For the word "video", state how many lines of the records include it, with no other text.
=-=-=
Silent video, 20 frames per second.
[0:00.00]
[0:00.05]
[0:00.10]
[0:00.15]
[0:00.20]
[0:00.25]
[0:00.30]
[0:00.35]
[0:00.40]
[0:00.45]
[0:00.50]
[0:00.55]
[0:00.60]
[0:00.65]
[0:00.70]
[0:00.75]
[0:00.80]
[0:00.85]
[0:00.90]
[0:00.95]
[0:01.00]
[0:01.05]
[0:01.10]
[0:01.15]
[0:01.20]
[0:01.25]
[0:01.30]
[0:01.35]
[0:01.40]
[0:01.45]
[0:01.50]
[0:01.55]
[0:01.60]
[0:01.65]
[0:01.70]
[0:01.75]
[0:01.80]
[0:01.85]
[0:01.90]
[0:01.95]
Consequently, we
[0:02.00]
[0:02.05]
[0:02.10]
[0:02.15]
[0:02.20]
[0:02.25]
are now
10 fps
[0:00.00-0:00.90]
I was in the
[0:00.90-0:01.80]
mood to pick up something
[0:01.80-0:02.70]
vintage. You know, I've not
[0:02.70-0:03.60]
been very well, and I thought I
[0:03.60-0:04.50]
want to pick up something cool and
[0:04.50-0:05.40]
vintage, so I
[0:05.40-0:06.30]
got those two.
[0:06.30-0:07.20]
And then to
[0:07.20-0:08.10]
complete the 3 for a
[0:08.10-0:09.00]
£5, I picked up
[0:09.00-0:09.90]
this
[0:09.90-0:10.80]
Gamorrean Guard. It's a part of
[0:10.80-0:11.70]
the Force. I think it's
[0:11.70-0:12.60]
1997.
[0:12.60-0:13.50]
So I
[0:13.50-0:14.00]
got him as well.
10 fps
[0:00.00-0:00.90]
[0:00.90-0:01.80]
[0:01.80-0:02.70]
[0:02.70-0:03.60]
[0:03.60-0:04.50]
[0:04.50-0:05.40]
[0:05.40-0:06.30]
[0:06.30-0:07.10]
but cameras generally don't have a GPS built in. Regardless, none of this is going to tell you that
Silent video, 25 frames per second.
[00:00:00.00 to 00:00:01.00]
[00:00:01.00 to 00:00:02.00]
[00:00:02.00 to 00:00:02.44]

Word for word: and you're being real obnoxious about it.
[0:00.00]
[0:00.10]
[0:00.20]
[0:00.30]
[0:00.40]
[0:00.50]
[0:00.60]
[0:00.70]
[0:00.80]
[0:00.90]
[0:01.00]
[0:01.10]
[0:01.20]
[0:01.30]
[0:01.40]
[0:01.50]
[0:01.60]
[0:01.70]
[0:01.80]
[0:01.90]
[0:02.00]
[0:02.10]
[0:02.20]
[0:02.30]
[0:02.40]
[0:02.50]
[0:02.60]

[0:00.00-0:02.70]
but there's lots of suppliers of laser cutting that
=-=-=
▶ _SOLUTION TO THIS TASK_: 2